» **Task objective**
Give every line below again, exactly.

» **Records**
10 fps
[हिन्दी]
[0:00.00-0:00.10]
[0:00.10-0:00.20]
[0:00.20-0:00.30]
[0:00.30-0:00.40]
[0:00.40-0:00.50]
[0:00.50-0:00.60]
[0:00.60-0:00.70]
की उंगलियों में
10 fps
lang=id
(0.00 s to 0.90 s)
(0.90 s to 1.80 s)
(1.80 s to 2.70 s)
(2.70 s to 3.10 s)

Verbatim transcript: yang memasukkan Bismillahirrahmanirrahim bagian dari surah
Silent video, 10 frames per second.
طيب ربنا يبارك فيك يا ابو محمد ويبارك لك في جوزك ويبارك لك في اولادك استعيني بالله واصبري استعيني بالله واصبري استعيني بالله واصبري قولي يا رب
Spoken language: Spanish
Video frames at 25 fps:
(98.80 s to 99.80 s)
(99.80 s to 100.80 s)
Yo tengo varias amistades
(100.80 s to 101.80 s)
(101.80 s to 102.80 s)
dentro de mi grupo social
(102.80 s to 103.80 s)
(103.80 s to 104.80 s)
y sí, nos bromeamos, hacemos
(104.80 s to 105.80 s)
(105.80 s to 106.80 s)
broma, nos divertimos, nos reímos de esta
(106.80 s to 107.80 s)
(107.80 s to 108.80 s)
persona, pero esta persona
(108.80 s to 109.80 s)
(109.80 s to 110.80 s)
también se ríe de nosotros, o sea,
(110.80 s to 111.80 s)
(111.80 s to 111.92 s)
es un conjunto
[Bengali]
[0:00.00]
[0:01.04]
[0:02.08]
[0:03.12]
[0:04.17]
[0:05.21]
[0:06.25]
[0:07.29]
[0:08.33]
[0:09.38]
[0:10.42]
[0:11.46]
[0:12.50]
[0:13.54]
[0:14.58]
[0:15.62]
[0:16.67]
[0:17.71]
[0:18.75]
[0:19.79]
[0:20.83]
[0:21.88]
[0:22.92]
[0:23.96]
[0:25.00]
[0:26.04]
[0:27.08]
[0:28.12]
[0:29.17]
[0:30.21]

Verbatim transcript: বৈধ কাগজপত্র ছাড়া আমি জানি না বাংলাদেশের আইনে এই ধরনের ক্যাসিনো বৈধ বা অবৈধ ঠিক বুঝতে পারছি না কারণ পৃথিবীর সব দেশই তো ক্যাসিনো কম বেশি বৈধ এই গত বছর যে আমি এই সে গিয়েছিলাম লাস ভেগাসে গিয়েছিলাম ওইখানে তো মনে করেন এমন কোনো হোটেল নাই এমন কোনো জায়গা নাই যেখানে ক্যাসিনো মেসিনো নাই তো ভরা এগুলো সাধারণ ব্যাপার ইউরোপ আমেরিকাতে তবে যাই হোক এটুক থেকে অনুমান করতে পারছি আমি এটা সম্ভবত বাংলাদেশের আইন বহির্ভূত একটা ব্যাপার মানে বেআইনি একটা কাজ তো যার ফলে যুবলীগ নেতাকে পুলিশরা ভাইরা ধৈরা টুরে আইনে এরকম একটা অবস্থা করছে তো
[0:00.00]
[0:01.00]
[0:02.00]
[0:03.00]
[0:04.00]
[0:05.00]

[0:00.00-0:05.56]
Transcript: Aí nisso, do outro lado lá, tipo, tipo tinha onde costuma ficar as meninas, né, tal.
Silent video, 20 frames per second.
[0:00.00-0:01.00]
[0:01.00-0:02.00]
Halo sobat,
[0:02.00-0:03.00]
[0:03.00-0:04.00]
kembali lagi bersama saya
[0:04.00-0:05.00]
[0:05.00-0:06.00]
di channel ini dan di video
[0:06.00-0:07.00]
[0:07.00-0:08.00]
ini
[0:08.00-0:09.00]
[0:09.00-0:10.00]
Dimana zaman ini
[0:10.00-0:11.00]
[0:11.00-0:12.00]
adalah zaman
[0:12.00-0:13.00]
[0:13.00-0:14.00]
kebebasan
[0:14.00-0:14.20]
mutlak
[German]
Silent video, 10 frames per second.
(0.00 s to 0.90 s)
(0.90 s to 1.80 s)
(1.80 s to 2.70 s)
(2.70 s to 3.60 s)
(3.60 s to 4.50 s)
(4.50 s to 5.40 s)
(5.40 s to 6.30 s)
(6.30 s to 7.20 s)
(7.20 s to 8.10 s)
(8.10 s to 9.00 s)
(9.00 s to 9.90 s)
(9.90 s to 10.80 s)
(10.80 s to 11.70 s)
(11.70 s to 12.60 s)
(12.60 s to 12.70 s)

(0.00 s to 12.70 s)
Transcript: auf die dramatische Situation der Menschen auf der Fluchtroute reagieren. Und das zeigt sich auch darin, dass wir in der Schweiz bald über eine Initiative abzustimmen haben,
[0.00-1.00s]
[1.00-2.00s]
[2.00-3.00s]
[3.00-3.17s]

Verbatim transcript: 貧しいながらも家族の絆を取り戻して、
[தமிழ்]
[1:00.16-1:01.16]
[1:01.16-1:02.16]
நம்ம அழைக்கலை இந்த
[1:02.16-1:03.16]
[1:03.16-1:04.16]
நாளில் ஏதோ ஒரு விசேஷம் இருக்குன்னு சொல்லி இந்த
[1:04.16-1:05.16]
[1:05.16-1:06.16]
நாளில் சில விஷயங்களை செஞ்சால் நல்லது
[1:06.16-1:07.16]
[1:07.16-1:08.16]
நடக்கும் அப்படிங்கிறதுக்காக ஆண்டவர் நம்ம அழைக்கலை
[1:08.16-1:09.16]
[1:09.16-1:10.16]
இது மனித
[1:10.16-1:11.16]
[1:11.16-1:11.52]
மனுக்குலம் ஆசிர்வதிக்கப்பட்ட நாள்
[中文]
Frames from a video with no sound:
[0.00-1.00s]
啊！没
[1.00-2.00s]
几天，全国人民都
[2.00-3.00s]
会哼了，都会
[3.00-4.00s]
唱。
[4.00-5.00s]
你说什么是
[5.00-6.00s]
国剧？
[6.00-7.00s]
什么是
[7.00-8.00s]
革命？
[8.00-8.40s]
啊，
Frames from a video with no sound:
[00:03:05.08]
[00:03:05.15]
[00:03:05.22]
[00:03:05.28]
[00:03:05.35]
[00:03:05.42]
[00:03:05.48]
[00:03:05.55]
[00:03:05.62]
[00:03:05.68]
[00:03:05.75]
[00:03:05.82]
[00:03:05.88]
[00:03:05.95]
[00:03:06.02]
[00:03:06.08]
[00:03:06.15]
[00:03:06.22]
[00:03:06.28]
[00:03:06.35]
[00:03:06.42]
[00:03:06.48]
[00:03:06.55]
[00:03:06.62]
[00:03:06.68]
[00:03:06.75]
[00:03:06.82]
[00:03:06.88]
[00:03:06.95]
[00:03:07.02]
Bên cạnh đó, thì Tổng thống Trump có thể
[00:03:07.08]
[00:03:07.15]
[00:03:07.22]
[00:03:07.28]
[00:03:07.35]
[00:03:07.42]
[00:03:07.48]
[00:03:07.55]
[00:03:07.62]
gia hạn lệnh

» **Task solution**
10 fps
[हिन्दी]
[0:00.00-0:00.10]
[0:00.10-0:00.20]
[0:00.20-0:00.30]
[0:00.30-0:00.40]
[0:00.40-0:00.50]
[0:00.50-0:00.60]
[0:00.60-0:00.70]
की उंगलियों में
10 fps
lang=id
(0.00 s to 0.90 s)
(0.90 s to 1.80 s)
(1.80 s to 2.70 s)
(2.70 s to 3.10 s)

Verbatim transcript: yang memasukkan Bismillahirrahmanirrahim bagian dari surah
Silent video, 10 frames per second.
طيب ربنا يبارك فيك يا ابو محمد ويبارك لك في جوزك ويبارك لك في اولادك استعيني بالله واصبري استعيني بالله واصبري استعيني بالله واصبري قولي يا رب
Spoken language: Spanish
Video frames at 25 fps:
(98.80 s to 99.80 s)
(99.80 s to 100.80 s)
Yo tengo varias amistades
(100.80 s to 101.80 s)
(101.80 s to 102.80 s)
dentro de mi grupo social
(102.80 s to 103.80 s)
(103.80 s to 104.80 s)
y sí, nos bromeamos, hacemos
(104.80 s to 105.80 s)
(105.80 s to 106.80 s)
broma, nos divertimos, nos reímos de esta
(106.80 s to 107.80 s)
(107.80 s to 108.80 s)
persona, pero esta persona
(108.80 s to 109.80 s)
(109.80 s to 110.80 s)
también se ríe de nosotros, o sea,
(110.80 s to 111.80 s)
(111.80 s to 111.92 s)
es un conjunto
[Bengali]
[0:00.00]
[0:01.04]
[0:02.08]
[0:03.12]
[0:04.17]
[0:05.21]
[0:06.25]
[0:07.29]
[0:08.33]
[0:09.38]
[0:10.42]
[0:11.46]
[0:12.50]
[0:13.54]
[0:14.58]
[0:15.62]
[0:16.67]
[0:17.71]
[0:18.75]
[0:19.79]
[0:20.83]
[0:21.88]
[0:22.92]
[0:23.96]
[0:25.00]
[0:26.04]
[0:27.08]
[0:28.12]
[0:29.17]
[0:30.21]

Verbatim transcript: বৈধ কাগজপত্র ছাড়া আমি জানি না বাংলাদেশের আইনে এই ধরনের ক্যাসিনো বৈধ বা অবৈধ ঠিক বুঝতে পারছি না কারণ পৃথিবীর সব দেশই তো ক্যাসিনো কম বেশি বৈধ এই গত বছর যে আমি এই সে গিয়েছিলাম লাস ভেগাসে গিয়েছিলাম ওইখানে তো মনে করেন এমন কোনো হোটেল নাই এমন কোনো জায়গা নাই যেখানে ক্যাসিনো মেসিনো নাই তো ভরা এগুলো সাধারণ ব্যাপার ইউরোপ আমেরিকাতে তবে যাই হোক এটুক থেকে অনুমান করতে পারছি আমি এটা সম্ভবত বাংলাদেশের আইন বহির্ভূত একটা ব্যাপার মানে বেআইনি একটা কাজ তো যার ফলে যুবলীগ নেতাকে পুলিশরা ভাইরা ধৈরা টুরে আইনে এরকম একটা অবস্থা করছে তো
[0:00.00]
[0:01.00]
[0:02.00]
[0:03.00]
[0:04.00]
[0:05.00]

[0:00.00-0:05.56]
Transcript: Aí nisso, do outro lado lá, tipo, tipo tinha onde costuma ficar as meninas, né, tal.
Silent video, 20 frames per second.
[0:00.00-0:01.00]
[0:01.00-0:02.00]
Halo sobat,
[0:02.00-0:03.00]
[0:03.00-0:04.00]
kembali lagi bersama saya
[0:04.00-0:05.00]
[0:05.00-0:06.00]
di channel ini dan di video
[0:06.00-0:07.00]
[0:07.00-0:08.00]
ini
[0:08.00-0:09.00]
[0:09.00-0:10.00]
Dimana zaman ini
[0:10.00-0:11.00]
[0:11.00-0:12.00]
adalah zaman
[0:12.00-0:13.00]
[0:13.00-0:14.00]
kebebasan
[0:14.00-0:14.20]
mutlak
[German]
Silent video, 10 frames per second.
(0.00 s to 0.90 s)
(0.90 s to 1.80 s)
(1.80 s to 2.70 s)
(2.70 s to 3.60 s)
(3.60 s to 4.50 s)
(4.50 s to 5.40 s)
(5.40 s to 6.30 s)
(6.30 s to 7.20 s)
(7.20 s to 8.10 s)
(8.10 s to 9.00 s)
(9.00 s to 9.90 s)
(9.90 s to 10.80 s)
(10.80 s to 11.70 s)
(11.70 s to 12.60 s)
(12.60 s to 12.70 s)

(0.00 s to 12.70 s)
Transcript: auf die dramatische Situation der Menschen auf der Fluchtroute reagieren. Und das zeigt sich auch darin, dass wir in der Schweiz bald über eine Initiative abzustimmen haben,
[0.00-1.00s]
[1.00-2.00s]
[2.00-3.00s]
[3.00-3.17s]

Verbatim transcript: 貧しいながらも家族の絆を取り戻して、
[தமிழ்]
[1:00.16-1:01.16]
[1:01.16-1:02.16]
நம்ம அழைக்கலை இந்த
[1:02.16-1:03.16]
[1:03.16-1:04.16]
நாளில் ஏதோ ஒரு விசேஷம் இருக்குன்னு சொல்லி இந்த
[1:04.16-1:05.16]
[1:05.16-1:06.16]
நாளில் சில விஷயங்களை செஞ்சால் நல்லது
[1:06.16-1:07.16]
[1:07.16-1:08.16]
நடக்கும் அப்படிங்கிறதுக்காக ஆண்டவர் நம்ம அழைக்கலை
[1:08.16-1:09.16]
[1:09.16-1:10.16]
இது மனித
[1:10.16-1:11.16]
[1:11.16-1:11.52]
மனுக்குலம் ஆசிர்வதிக்கப்பட்ட நாள்
[中文]
Frames from a video with no sound:
[0.00-1.00s]
啊！没
[1.00-2.00s]
几天，全国人民都
[2.00-3.00s]
会哼了，都会
[3.00-4.00s]
唱。
[4.00-5.00s]
你说什么是
[5.00-6.00s]
国剧？
[6.00-7.00s]
什么是
[7.00-8.00s]
革命？
[8.00-8.40s]
啊，
Frames from a video with no sound:
[00:03:05.08]
[00:03:05.15]
[00:03:05.22]
[00:03:05.28]
[00:03:05.35]
[00:03:05.42]
[00:03:05.48]
[00:03:05.55]
[00:03:05.62]
[00:03:05.68]
[00:03:05.75]
[00:03:05.82]
[00:03:05.88]
[00:03:05.95]
[00:03:06.02]
[00:03:06.08]
[00:03:06.15]
[00:03:06.22]
[00:03:06.28]
[00:03:06.35]
[00:03:06.42]
[00:03:06.48]
[00:03:06.55]
[00:03:06.62]
[00:03:06.68]
[00:03:06.75]
[00:03:06.82]
[00:03:06.88]
[00:03:06.95]
[00:03:07.02]
Bên cạnh đó, thì Tổng thống Trump có thể
[00:03:07.08]
[00:03:07.15]
[00:03:07.22]
[00:03:07.28]
[00:03:07.35]
[00:03:07.42]
[00:03:07.48]
[00:03:07.55]
[00:03:07.62]
gia hạn lệnh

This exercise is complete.